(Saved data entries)

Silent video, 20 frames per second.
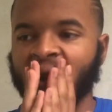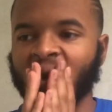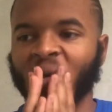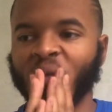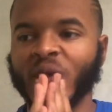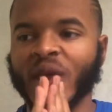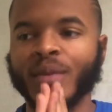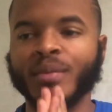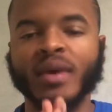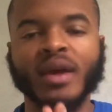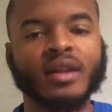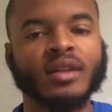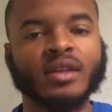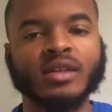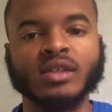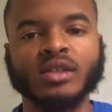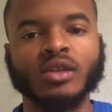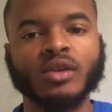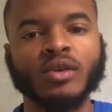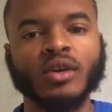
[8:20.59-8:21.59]
If they make
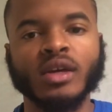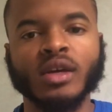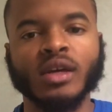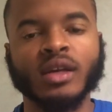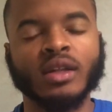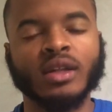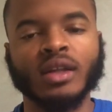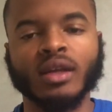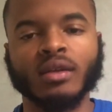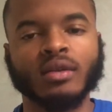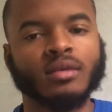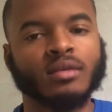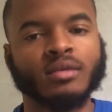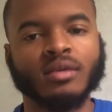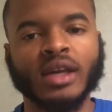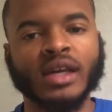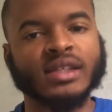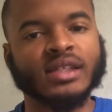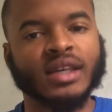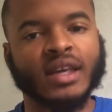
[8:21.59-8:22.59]
this three,
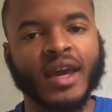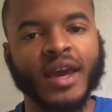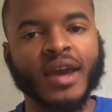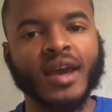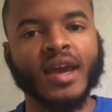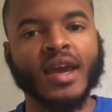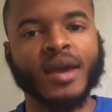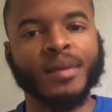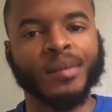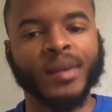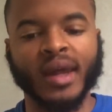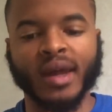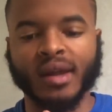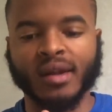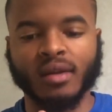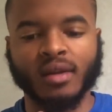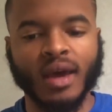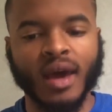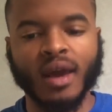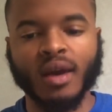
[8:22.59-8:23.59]
that's game. Like,
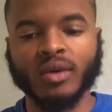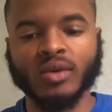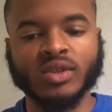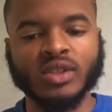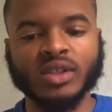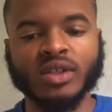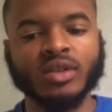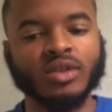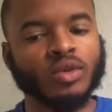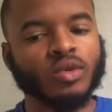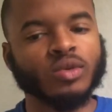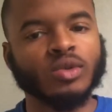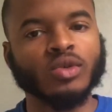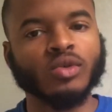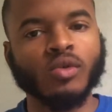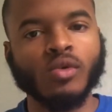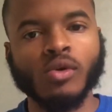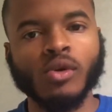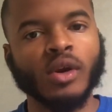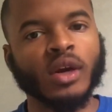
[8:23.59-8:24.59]
I don't see Duke
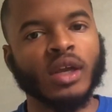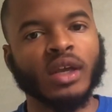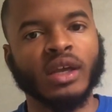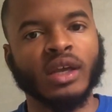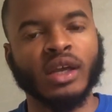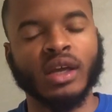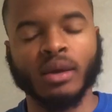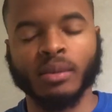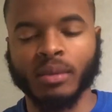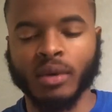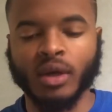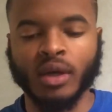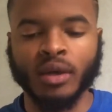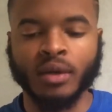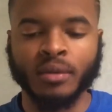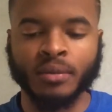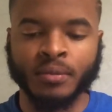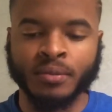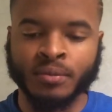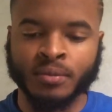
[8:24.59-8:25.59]
scoring again, but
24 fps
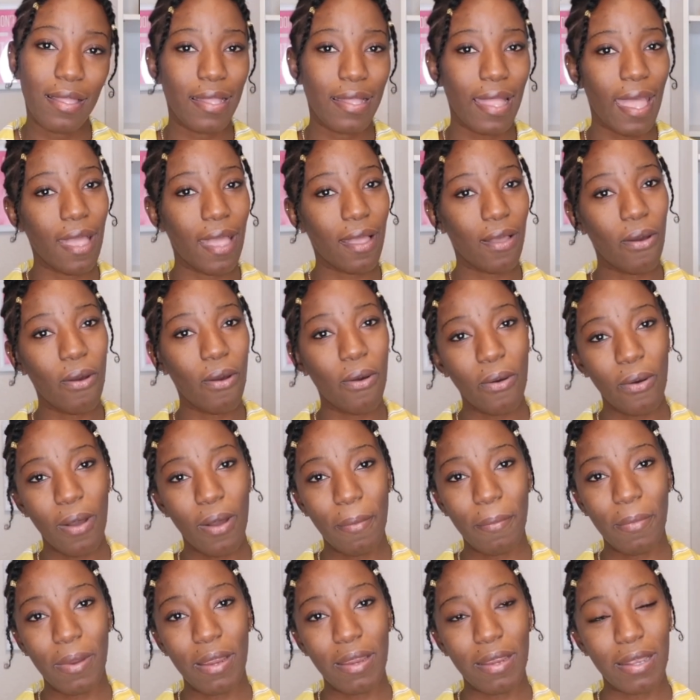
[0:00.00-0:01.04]
Like, oh,
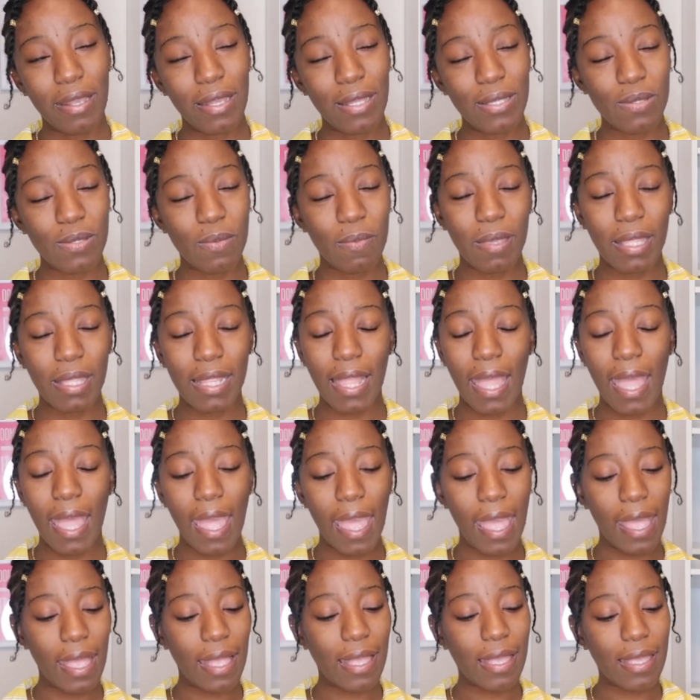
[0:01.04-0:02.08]
Americans be
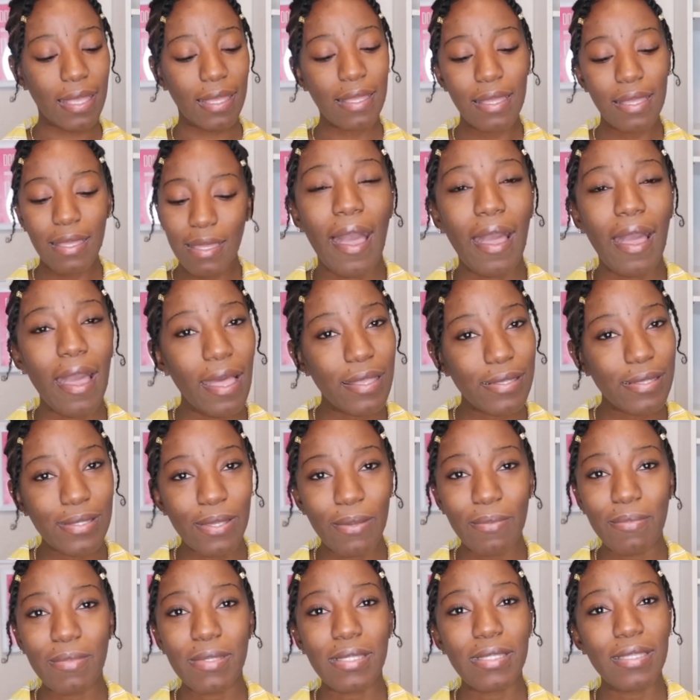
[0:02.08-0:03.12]
like, I got
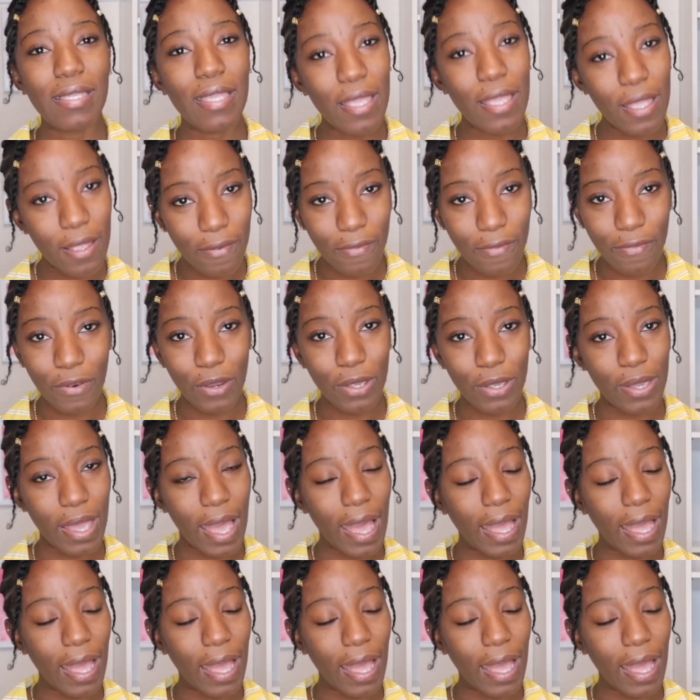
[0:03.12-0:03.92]
some tea for you.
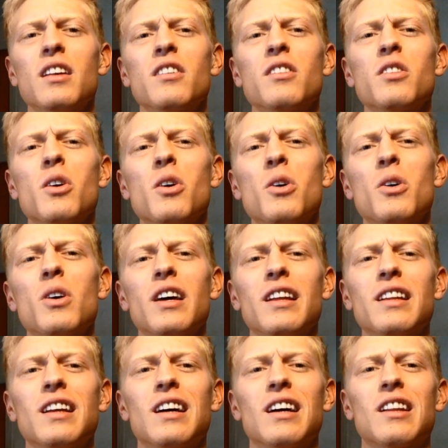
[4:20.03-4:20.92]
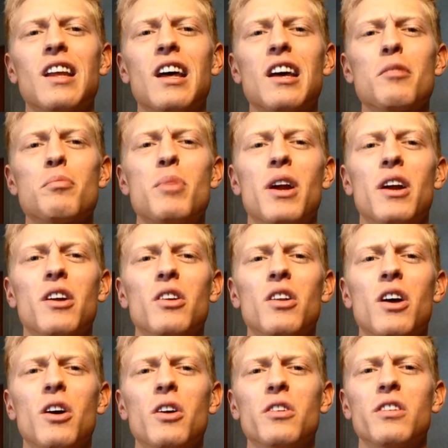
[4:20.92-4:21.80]
so a lot of
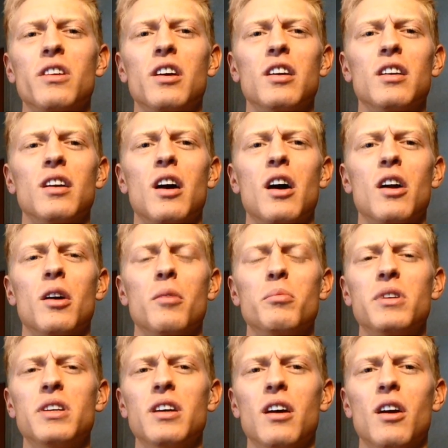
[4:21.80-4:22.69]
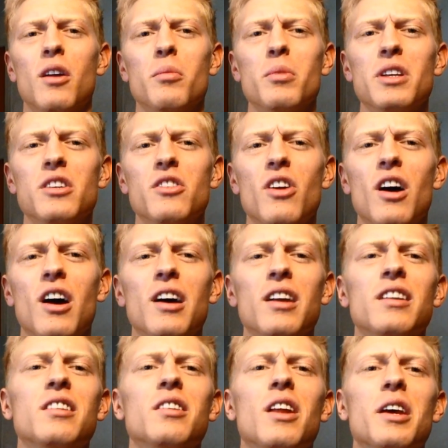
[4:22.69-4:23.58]
parallels are being
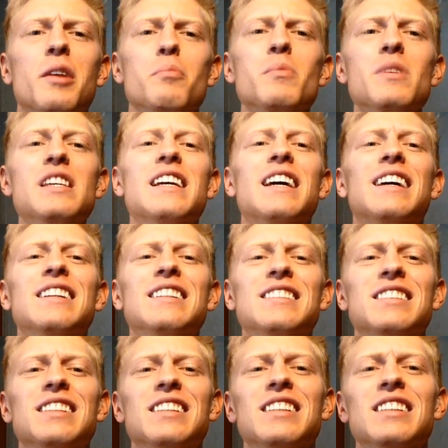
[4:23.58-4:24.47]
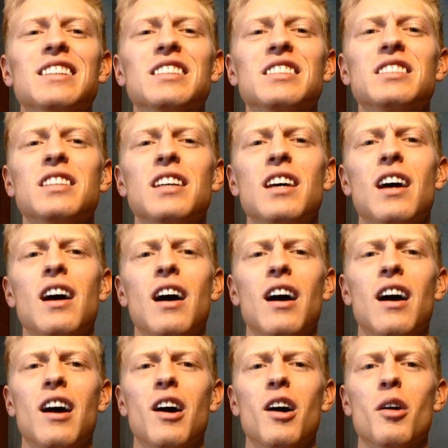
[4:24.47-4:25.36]
drawn to like me and Zyzz.
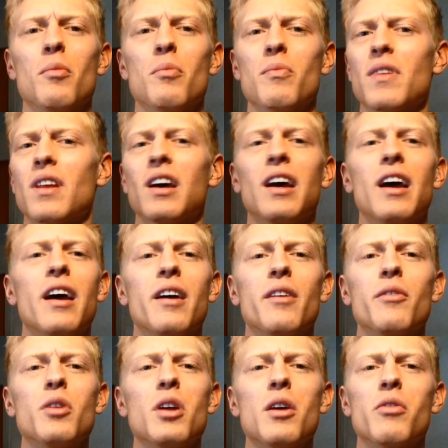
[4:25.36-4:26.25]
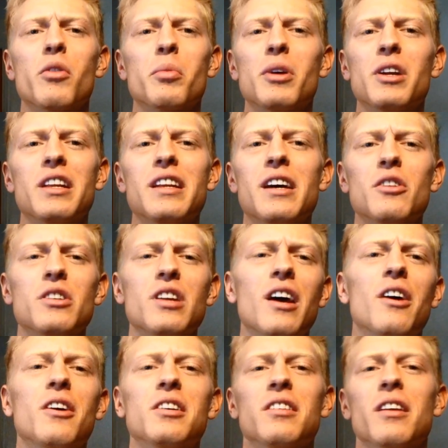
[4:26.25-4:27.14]
Everybody
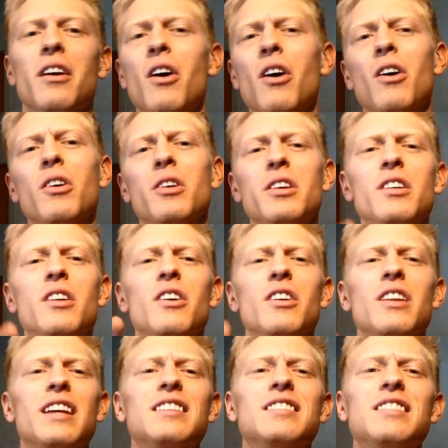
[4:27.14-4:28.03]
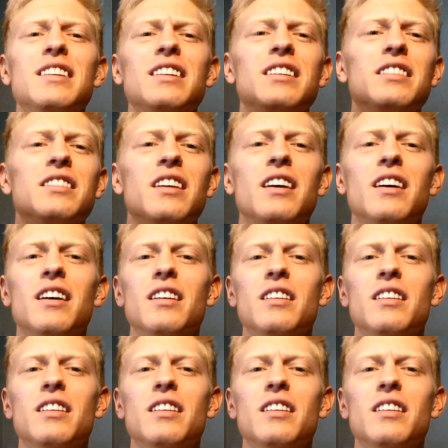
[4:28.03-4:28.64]
downtown is like, oh, that's Zyzz.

Exercise objective: The answer must be an exact copy of the lines from the one containing "[8:22.59-8:23.59]" through the last line of the records, and nothing else. Pictures do not belong in it.

The answer:
[8:22.59-8:23.59]
that's game. Like,
[8:23.59-8:24.59]
I don't see Duke
[8:24.59-8:25.59]
scoring again, but
24 fps
[0:00.00-0:01.04]
Like, oh,
[0:01.04-0:02.08]
Americans be
[0:02.08-0:03.12]
like, I got
[0:03.12-0:03.92]
some tea for you.
[4:20.03-4:20.92]
[4:20.92-4:21.80]
so a lot of
[4:21.80-4:22.69]
[4:22.69-4:23.58]
parallels are being
[4:23.58-4:24.47]
[4:24.47-4:25.36]
drawn to like me and Zyzz.
[4:25.36-4:26.25]
[4:26.25-4:27.14]
Everybody
[4:27.14-4:28.03]
[4:28.03-4:28.64]
downtown is like, oh, that's Zyzz.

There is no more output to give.